このまま僕が目を離せば、彼女は一人でひっそりと死んでしまうような気がする。
「……明日」
「え?」
「明日また、ここで会えないかな?」
苦し紛れに思いついたことを、僕は口にした。
「明日、ここでまた会おうよ。もしも君がここに来てくれるのなら、僕は、君がまだ生きているということを確認できるから」
「……本気ですか?」
正気ですか、の間違いだったかもしれない。
「もし、私が来なかったらどうするんですか?」
彼女は不可解そうに僕を見る。
「君が来るまで、ここでずっと待ってる。
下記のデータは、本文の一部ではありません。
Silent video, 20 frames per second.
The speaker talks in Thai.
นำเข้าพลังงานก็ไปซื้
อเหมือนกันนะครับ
だから君がもし来てくれなかったら、僕はそのままここで凍死するか、餓死するかもしれない」
そんな僕の発言に、彼女は今度こそ呆れたように溜息を吐いた。
「一体何を言っているんですか? 私が来なかったら、あなたは死ぬんですか? 赤の他人であるあなたが、見ず知らずの私のために?」
「もう他人じゃない。少なくとも僕はそう思ってる」
「な……」
「僕の命は、君に預ける。僕の心臓を、君にあげるから」
そんな突拍子もない僕の発言に、彼女は戸惑いの色を隠せないようだった。
きっと、僕に対して色々な警戒をしているのだろう。
一体どうすれば、僕はもっと彼女の心に近づけるのだろう? ――そんな考えを巡らせたとき、はた、と大事なことを忘れていたことに気づいた。
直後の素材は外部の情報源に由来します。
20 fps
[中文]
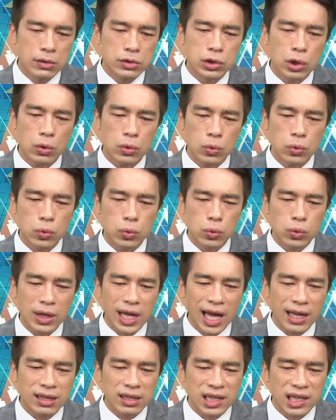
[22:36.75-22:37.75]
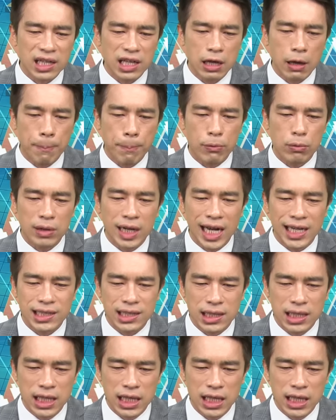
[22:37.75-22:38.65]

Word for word: 从无量底部开始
「そういえば、まだ名前を言っていなかったね。……僕は、#守部__もりべ__##結人__ゆうと__#」
僕が唐突に自己紹介をすると、不意を突かれたらしい彼女はきょとん、として、何度か目を瞬いていた。
さすがに急すぎたかもしれない。
けれど、ここで話を終わりにするわけにはいかない。
そのまま黙り込んでしまった彼女に、
「君は?」
と、僕は催促する。
なんて強引なやり方だろう。
我ながら呆れてしまう。
けれど、もともとコミュニケーション能力の低い僕には、正しい友達の作り方なんてわからない。
だから、駄目で元々。
ごり押しでやり通すしか道はない。
僕は彼女と関わってしまった。
だから、もう引き返すことはできないのだ。
「……#橘__たちばな__##逢生__あい__#、です」
と、彼女は意外にも素直に名前を教えてくれた。
「橘さん、か」
ちょっとした達成感を味わいつつ、僕は呟くように言った。
「別に、呼び捨てでいいですよ。あなたの方が年上っぽいですし」
「そう? じゃあお言葉に甘えて、逢生」
「……なんで下の名前なんですか」
そう言った彼女の声色は、心なしか、小さく笑いを含んでいるようにも聞こえた。
そうして約束を交わした僕らは、二人並んでバス停の方へと向かった。
家まで送ろうかと聞くと、あっさり拒否された。
まあ、これは仕方がない。
少し心配ではあるけれど、見送りは乗り場までにする。
「それじゃあ、また明日」
「…………」
彼女は返事こそしなかったものの、こくん、と小さく頷いてくれた。
明日また、彼女と会える。
そんな予感が僕にはあった。
〇
彼女を見送った後、僕はすぐさま近くのトイレへと急いだ。
実はもう我慢の限界だったのだ。
十一月を目前に控えた夜の街。
冷え切った風は僕の全身を刺すように撫でる。
だから当然、トイレも近くなる。
なんだか一仕事を終えたような気になりながら、僕はトイレの入口を潜り、さらに水道の前を通り過ぎしようとした。
そのときだった。
「――……」
悪寒のようなものが、走った。
(何だ?)
何かが、視えた。
視界の端に、それは映り込んでいた。
「…………」
赤い、何かが視える。
僕は一度立ち止まって、ゆっくりと水道の方へと視線を向けた。
水道のすぐ上には、大きな鏡が取り付けられている。
そして、その中央。
「あ……」
鏡には、僕の顔が映っていた。
「なんで……?」
そこに映っていたのは、確かに僕の顔だった。
けれど、今現在のものではない。
そこにあったのは、血まみれになった僕の顔。
頭から血を流し、顔全体にもひどい擦過傷を作っている。
およそ七日以内に実現することになる、未来の姿――まぎれもない僕の屍が、そこに映っていた。